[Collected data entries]
****************************************

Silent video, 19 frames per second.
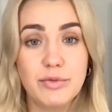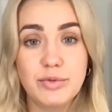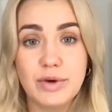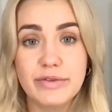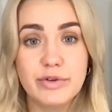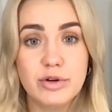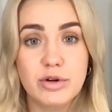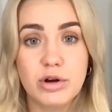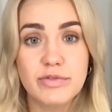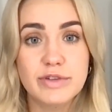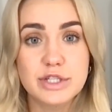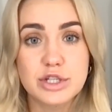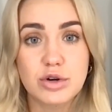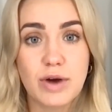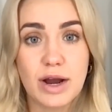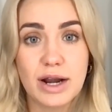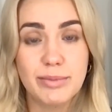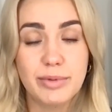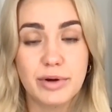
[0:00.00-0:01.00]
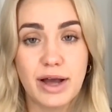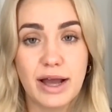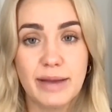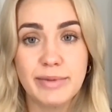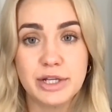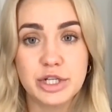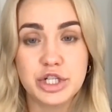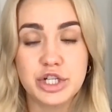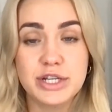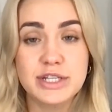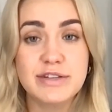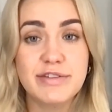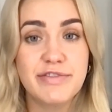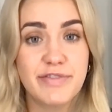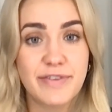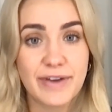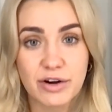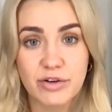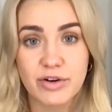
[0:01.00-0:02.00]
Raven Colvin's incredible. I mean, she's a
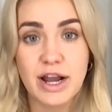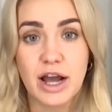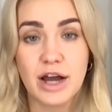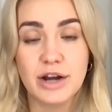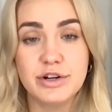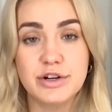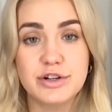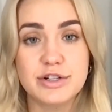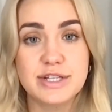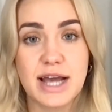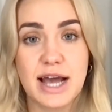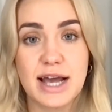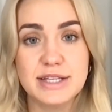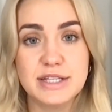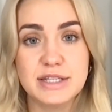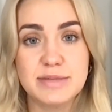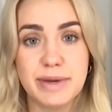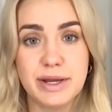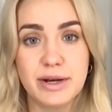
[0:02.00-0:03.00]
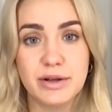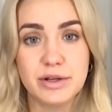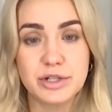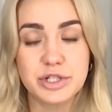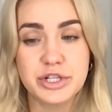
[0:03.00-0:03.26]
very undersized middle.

****************************************

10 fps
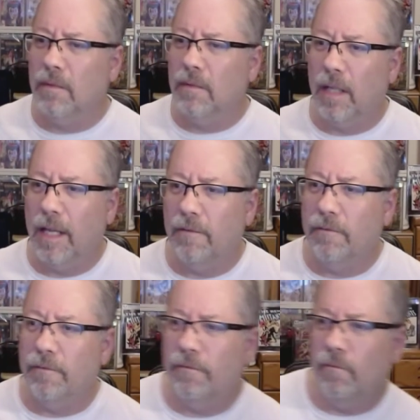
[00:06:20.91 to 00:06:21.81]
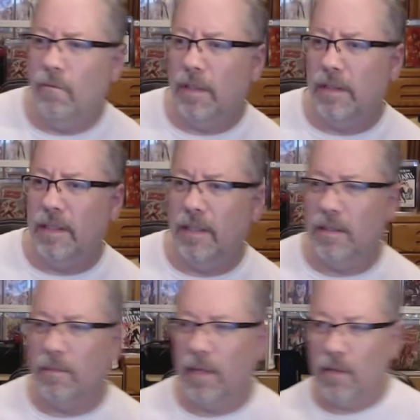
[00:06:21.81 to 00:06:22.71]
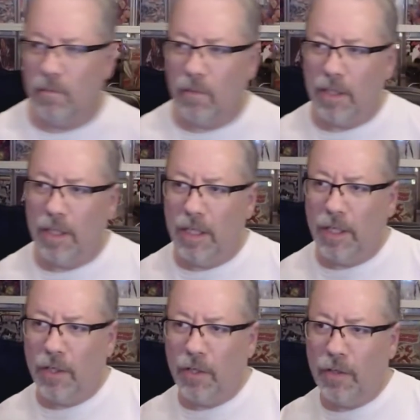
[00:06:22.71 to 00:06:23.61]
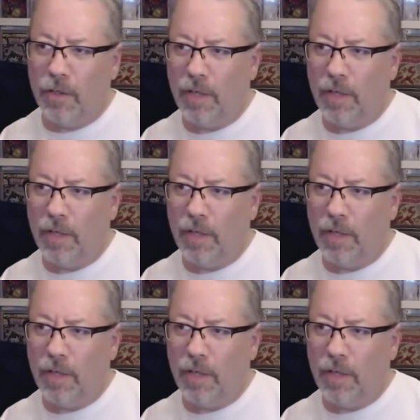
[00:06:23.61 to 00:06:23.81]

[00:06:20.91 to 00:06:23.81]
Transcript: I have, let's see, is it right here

****************************************

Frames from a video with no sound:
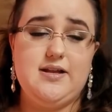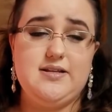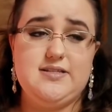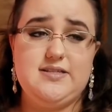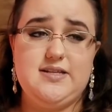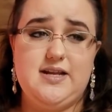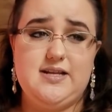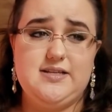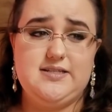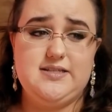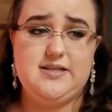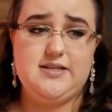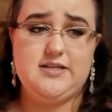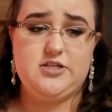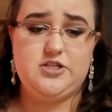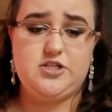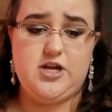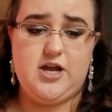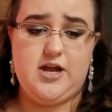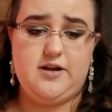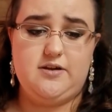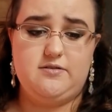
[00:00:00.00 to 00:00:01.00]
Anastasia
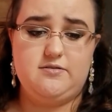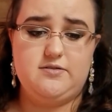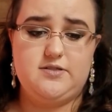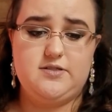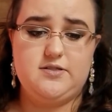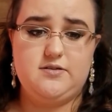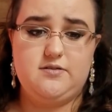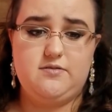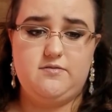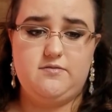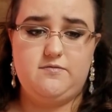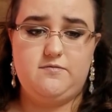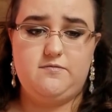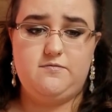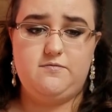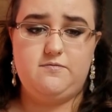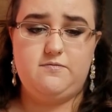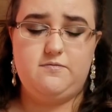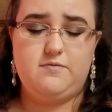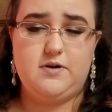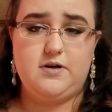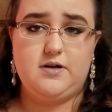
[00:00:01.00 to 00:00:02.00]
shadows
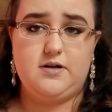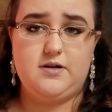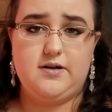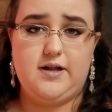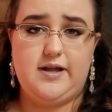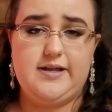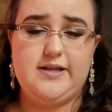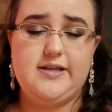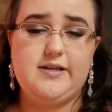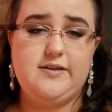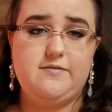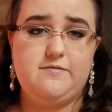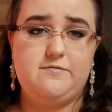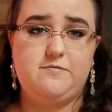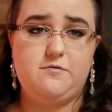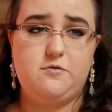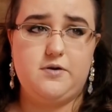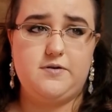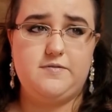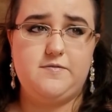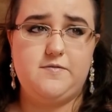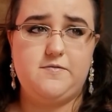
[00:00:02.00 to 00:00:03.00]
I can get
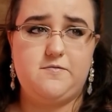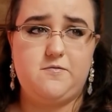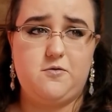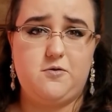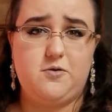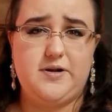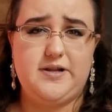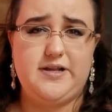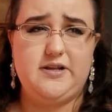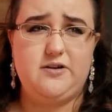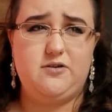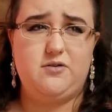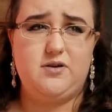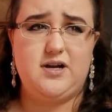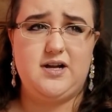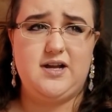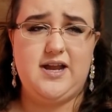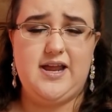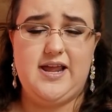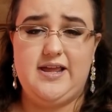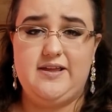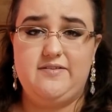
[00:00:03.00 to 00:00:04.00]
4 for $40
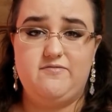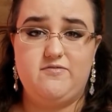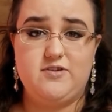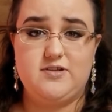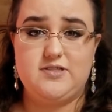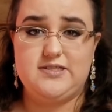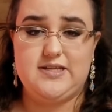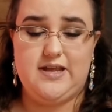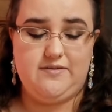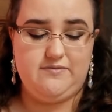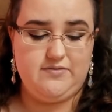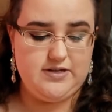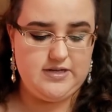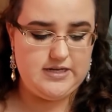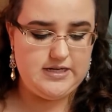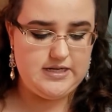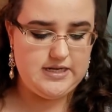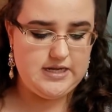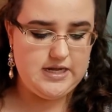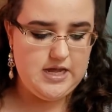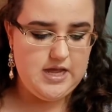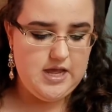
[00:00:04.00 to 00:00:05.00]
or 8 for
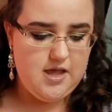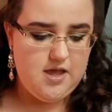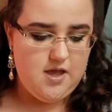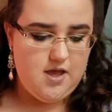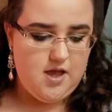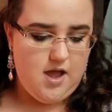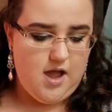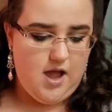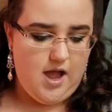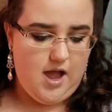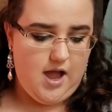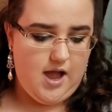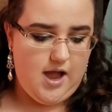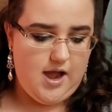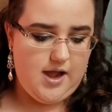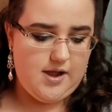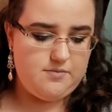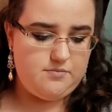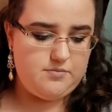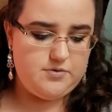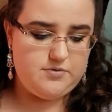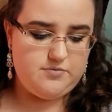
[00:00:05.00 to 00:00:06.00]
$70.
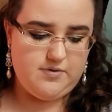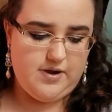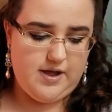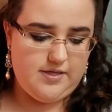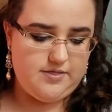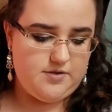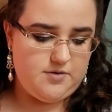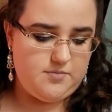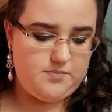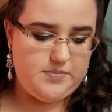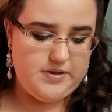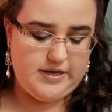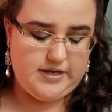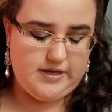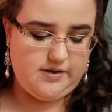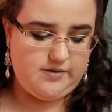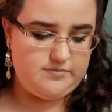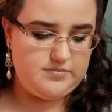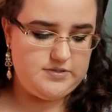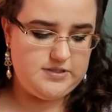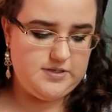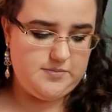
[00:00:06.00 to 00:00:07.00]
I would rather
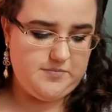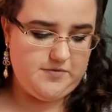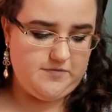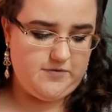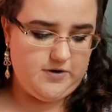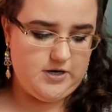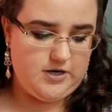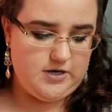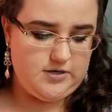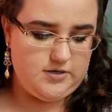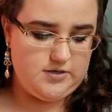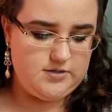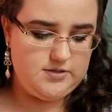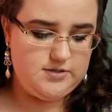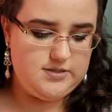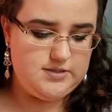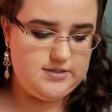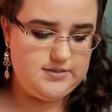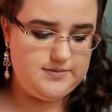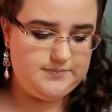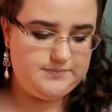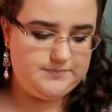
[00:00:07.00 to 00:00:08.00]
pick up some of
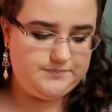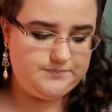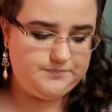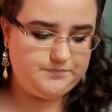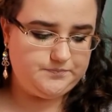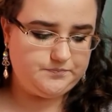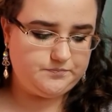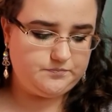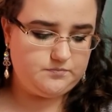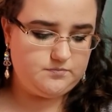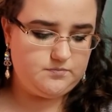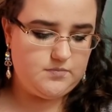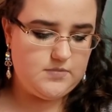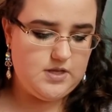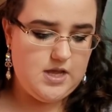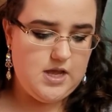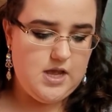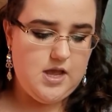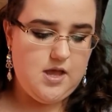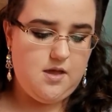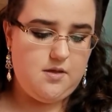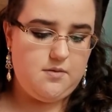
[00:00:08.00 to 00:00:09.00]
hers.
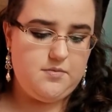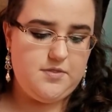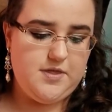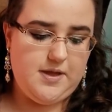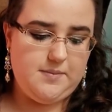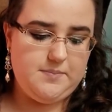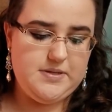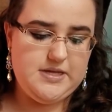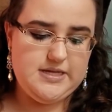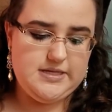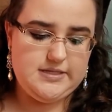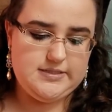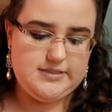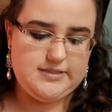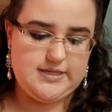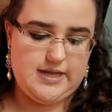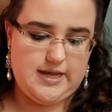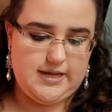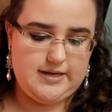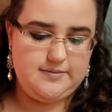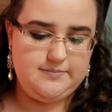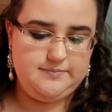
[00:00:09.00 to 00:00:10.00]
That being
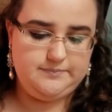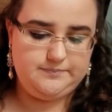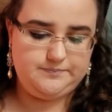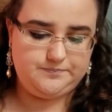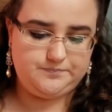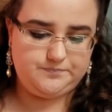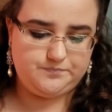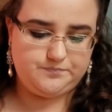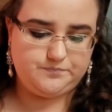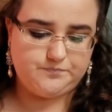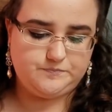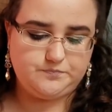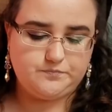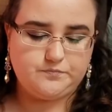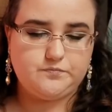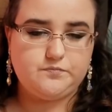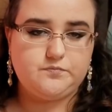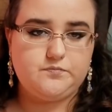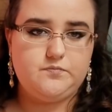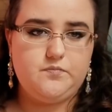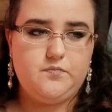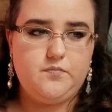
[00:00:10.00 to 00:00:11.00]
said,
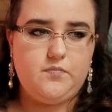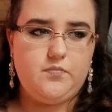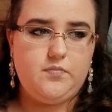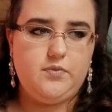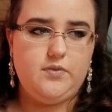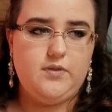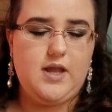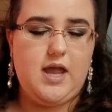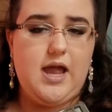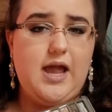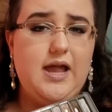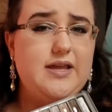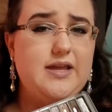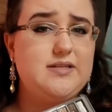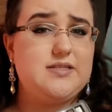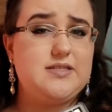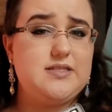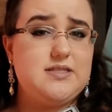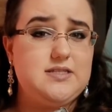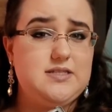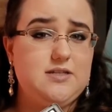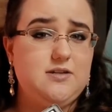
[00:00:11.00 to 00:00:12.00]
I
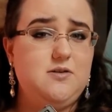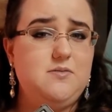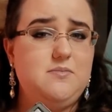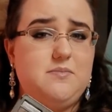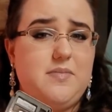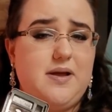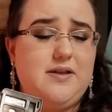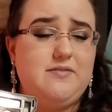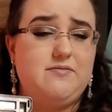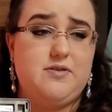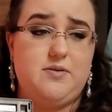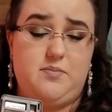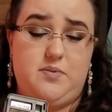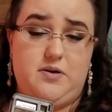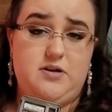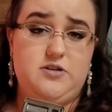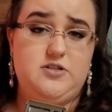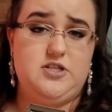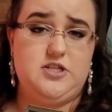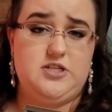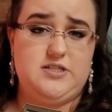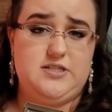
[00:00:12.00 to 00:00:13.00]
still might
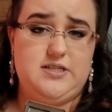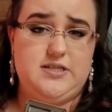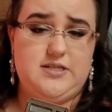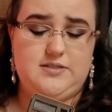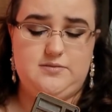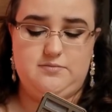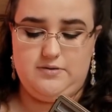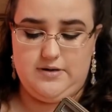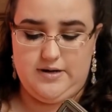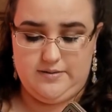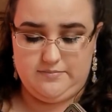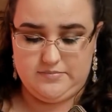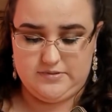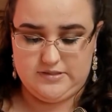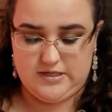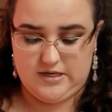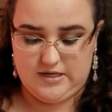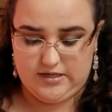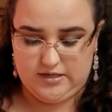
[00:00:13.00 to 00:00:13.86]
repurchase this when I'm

****************************************

Problem ::
Restate word for word the lines of the data above that begin at the line with "[00:06:22.71 to 00:06:23.61]" and end at the line with "Transcript: I have, let's", keeping both ends and dropping every picture.

Response to the exercise ::
[00:06:22.71 to 00:06:23.61]
[00:06:23.61 to 00:06:23.81]

[00:06:20.91 to 00:06:23.81]
Transcript: I have, let's see, is it right here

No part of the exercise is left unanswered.